#### [Exercise]
Report each line from the entries in which "Silent" can be found.

Records from a dataset:
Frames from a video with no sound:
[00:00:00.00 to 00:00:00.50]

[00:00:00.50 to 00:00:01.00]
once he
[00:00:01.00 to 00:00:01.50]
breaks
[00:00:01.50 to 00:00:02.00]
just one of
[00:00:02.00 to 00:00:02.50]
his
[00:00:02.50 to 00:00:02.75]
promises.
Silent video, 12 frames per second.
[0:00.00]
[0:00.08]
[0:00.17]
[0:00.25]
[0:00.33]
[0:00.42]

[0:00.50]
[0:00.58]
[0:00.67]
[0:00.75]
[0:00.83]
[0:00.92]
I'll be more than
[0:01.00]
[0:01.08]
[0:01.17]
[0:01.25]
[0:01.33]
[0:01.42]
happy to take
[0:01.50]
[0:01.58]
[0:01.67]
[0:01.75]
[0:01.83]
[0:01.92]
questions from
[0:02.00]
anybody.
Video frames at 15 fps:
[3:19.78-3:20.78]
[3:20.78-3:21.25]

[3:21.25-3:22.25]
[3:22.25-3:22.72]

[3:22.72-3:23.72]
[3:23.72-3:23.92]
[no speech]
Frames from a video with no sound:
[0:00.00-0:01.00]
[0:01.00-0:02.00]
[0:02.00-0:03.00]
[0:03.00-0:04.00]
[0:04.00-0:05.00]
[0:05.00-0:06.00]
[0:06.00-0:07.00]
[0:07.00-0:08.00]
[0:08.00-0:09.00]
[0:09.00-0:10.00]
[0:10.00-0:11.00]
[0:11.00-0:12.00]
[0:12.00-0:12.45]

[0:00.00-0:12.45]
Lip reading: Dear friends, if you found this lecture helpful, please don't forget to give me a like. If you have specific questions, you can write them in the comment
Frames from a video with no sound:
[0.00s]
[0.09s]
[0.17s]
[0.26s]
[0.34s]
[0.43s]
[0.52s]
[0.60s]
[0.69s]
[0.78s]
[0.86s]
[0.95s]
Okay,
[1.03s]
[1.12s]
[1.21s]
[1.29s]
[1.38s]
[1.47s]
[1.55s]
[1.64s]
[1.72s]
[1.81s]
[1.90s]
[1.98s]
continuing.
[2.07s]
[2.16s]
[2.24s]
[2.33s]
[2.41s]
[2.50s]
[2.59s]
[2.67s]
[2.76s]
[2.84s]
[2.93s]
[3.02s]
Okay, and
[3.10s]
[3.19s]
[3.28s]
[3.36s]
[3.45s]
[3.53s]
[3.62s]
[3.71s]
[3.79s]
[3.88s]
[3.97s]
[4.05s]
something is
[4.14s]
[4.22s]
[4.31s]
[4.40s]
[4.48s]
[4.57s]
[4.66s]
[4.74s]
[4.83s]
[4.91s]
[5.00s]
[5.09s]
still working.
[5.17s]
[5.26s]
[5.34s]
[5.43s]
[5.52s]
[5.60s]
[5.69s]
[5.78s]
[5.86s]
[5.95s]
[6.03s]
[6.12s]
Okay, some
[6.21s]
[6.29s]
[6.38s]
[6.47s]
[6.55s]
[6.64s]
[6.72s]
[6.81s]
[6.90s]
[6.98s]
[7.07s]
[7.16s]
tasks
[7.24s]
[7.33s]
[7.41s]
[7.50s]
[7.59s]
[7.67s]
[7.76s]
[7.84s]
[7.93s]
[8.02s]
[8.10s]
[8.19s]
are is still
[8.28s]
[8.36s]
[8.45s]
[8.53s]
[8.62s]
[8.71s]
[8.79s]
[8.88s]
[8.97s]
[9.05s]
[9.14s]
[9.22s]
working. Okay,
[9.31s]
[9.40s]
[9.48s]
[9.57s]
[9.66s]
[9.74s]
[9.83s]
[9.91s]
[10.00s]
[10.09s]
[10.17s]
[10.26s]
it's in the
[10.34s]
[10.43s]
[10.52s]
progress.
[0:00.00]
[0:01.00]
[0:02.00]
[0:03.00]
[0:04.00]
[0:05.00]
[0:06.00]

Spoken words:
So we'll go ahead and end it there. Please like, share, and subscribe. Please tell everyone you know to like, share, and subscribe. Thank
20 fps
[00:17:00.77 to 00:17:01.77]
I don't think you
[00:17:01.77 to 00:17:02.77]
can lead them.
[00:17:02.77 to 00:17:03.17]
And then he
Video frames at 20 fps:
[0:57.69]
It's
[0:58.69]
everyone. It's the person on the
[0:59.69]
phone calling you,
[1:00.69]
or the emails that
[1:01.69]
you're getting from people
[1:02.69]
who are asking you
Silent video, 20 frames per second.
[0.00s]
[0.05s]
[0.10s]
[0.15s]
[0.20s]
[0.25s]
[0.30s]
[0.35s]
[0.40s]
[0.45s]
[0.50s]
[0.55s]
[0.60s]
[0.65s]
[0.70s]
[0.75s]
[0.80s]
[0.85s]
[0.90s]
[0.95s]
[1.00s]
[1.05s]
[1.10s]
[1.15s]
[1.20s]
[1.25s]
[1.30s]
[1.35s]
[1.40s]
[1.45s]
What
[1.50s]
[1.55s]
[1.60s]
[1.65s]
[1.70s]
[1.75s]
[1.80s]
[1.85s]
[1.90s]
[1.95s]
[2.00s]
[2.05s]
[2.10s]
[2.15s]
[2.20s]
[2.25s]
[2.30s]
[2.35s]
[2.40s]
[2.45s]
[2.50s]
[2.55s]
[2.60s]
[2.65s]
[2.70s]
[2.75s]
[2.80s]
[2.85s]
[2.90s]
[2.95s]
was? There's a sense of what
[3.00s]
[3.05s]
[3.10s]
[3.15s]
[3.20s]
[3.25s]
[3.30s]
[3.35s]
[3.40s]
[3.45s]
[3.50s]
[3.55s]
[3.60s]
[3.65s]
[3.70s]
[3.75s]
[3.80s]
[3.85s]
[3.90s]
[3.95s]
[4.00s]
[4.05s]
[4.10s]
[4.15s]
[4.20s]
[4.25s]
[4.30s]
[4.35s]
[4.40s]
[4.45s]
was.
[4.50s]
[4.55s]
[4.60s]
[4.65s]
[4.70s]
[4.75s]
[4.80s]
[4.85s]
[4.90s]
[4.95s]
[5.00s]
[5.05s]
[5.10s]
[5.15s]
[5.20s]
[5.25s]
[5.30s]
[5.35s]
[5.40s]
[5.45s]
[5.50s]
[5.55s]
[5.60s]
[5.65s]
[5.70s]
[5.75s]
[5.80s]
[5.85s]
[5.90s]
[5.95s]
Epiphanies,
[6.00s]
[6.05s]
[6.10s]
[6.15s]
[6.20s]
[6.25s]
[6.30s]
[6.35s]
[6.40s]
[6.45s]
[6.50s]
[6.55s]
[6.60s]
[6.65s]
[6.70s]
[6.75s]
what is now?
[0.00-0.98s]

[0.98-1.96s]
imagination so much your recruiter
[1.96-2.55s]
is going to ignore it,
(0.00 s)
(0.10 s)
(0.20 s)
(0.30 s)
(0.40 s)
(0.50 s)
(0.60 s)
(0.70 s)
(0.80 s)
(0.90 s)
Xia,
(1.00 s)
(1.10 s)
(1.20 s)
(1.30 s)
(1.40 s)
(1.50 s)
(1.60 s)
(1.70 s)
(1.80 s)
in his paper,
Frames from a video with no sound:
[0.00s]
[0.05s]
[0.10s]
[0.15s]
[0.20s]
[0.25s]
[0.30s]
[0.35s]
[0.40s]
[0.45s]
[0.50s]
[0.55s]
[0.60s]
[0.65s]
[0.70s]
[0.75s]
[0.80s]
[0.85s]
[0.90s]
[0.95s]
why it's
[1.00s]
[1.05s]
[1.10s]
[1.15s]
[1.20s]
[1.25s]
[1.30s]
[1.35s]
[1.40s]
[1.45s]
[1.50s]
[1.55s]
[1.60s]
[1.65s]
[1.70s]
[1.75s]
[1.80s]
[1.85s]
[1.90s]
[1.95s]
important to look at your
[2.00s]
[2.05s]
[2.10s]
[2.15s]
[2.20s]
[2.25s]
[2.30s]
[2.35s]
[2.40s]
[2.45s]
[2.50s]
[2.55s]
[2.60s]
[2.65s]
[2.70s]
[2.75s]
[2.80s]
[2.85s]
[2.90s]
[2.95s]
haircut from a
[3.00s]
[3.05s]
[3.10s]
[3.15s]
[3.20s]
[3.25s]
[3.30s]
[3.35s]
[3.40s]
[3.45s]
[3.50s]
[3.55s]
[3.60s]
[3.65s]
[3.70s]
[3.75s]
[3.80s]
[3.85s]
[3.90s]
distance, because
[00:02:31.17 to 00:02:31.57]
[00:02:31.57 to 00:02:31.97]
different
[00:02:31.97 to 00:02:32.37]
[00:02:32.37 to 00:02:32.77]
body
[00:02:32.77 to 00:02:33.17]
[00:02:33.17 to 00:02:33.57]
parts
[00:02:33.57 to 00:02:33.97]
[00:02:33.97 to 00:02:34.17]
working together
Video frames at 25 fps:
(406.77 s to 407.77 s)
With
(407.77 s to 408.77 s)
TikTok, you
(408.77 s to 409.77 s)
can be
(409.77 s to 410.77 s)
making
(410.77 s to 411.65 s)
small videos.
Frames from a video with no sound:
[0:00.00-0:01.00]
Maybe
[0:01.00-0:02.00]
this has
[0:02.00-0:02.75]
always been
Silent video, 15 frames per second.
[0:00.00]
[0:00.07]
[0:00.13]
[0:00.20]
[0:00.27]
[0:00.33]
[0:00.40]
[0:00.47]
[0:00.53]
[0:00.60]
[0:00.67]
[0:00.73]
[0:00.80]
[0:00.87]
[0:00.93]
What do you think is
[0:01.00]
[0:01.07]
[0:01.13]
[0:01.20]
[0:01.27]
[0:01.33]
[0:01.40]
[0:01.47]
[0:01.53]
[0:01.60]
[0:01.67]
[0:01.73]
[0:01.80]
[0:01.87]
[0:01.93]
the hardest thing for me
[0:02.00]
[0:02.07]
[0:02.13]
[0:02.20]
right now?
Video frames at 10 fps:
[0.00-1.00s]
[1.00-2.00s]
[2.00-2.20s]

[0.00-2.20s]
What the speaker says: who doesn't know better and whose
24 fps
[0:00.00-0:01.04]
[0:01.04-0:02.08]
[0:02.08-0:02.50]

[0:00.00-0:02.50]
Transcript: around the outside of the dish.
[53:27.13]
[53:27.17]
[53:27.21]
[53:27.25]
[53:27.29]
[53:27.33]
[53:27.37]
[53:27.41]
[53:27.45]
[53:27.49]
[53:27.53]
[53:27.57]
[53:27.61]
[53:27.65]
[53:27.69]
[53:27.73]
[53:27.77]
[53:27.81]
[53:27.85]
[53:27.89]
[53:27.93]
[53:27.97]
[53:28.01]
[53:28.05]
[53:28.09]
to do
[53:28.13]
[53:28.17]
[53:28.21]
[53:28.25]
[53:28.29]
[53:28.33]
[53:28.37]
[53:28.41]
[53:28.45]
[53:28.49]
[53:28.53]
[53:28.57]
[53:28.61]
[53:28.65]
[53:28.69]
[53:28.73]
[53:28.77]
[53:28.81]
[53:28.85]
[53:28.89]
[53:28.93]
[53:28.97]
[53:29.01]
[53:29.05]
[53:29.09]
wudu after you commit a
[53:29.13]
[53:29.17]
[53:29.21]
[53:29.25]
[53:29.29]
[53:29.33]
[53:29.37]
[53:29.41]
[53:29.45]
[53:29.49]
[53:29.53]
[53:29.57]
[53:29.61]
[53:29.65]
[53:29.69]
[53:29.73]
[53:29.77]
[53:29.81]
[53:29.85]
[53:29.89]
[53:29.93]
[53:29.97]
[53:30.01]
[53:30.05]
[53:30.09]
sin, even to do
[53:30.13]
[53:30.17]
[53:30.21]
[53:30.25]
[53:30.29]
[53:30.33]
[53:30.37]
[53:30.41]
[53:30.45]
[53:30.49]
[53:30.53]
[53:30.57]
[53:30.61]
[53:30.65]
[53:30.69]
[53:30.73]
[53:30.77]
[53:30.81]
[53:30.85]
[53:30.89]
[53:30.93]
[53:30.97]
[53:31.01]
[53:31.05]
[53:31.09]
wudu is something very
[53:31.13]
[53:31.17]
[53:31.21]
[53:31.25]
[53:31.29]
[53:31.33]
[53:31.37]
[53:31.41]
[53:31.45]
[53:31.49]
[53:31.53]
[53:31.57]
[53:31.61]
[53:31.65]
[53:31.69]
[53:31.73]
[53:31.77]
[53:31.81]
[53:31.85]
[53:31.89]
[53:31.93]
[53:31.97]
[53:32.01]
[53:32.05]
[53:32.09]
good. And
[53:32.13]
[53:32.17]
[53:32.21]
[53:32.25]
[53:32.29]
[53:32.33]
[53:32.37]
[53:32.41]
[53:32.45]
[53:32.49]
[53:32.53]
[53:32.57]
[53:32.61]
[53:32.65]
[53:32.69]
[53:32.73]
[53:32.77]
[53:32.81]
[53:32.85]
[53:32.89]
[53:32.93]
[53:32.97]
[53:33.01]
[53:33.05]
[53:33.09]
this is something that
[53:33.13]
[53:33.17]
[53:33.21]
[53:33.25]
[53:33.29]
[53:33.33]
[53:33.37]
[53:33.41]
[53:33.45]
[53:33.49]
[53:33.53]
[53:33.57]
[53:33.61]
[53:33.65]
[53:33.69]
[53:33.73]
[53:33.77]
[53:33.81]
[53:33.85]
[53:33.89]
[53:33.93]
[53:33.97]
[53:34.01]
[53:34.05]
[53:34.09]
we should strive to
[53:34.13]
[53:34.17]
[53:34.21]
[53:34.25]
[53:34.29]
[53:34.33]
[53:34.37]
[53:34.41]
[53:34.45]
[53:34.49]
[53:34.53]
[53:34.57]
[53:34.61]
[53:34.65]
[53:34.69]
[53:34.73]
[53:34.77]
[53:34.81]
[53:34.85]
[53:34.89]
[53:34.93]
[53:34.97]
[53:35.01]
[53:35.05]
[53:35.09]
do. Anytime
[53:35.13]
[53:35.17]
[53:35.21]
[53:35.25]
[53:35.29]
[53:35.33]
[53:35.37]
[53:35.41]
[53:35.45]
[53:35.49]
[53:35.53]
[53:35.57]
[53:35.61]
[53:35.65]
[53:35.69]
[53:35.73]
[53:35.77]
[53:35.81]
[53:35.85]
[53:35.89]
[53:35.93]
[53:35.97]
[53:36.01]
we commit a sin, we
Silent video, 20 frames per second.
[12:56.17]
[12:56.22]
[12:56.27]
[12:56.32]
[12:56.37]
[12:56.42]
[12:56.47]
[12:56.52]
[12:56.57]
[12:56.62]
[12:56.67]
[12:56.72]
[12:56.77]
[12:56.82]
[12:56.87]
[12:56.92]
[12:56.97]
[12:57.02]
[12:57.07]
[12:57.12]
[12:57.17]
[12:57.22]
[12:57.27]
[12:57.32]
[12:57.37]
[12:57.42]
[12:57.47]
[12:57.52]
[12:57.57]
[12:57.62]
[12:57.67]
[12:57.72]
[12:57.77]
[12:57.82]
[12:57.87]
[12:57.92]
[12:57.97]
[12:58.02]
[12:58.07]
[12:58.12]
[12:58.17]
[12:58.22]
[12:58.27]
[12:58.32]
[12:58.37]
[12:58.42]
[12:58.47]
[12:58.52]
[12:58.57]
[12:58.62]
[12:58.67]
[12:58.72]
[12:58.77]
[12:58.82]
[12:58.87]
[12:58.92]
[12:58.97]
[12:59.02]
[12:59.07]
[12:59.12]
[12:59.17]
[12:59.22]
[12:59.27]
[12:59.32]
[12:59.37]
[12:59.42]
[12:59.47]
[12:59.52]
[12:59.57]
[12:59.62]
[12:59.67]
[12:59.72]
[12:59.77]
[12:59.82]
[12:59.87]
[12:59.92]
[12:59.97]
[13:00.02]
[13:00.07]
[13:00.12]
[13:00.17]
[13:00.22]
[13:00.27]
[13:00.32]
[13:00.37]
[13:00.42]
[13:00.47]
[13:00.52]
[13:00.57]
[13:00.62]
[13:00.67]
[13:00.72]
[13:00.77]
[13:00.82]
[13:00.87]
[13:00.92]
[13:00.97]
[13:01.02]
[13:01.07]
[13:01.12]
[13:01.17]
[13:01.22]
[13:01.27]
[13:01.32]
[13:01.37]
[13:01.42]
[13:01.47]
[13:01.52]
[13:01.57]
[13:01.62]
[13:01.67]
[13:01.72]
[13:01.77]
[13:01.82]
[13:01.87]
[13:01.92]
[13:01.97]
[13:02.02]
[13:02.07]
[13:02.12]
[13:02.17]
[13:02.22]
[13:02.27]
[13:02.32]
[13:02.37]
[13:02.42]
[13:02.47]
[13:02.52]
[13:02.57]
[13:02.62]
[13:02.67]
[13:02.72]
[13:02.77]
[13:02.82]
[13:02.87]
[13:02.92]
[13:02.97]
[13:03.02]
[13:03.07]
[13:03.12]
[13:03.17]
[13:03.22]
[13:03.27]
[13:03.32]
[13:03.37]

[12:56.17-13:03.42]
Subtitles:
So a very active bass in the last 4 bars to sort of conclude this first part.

#### [Response to the task]
Silent video, 12 frames per second.
Silent video, 20 frames per second.
Silent video, 15 frames per second.
Silent video, 20 frames per second.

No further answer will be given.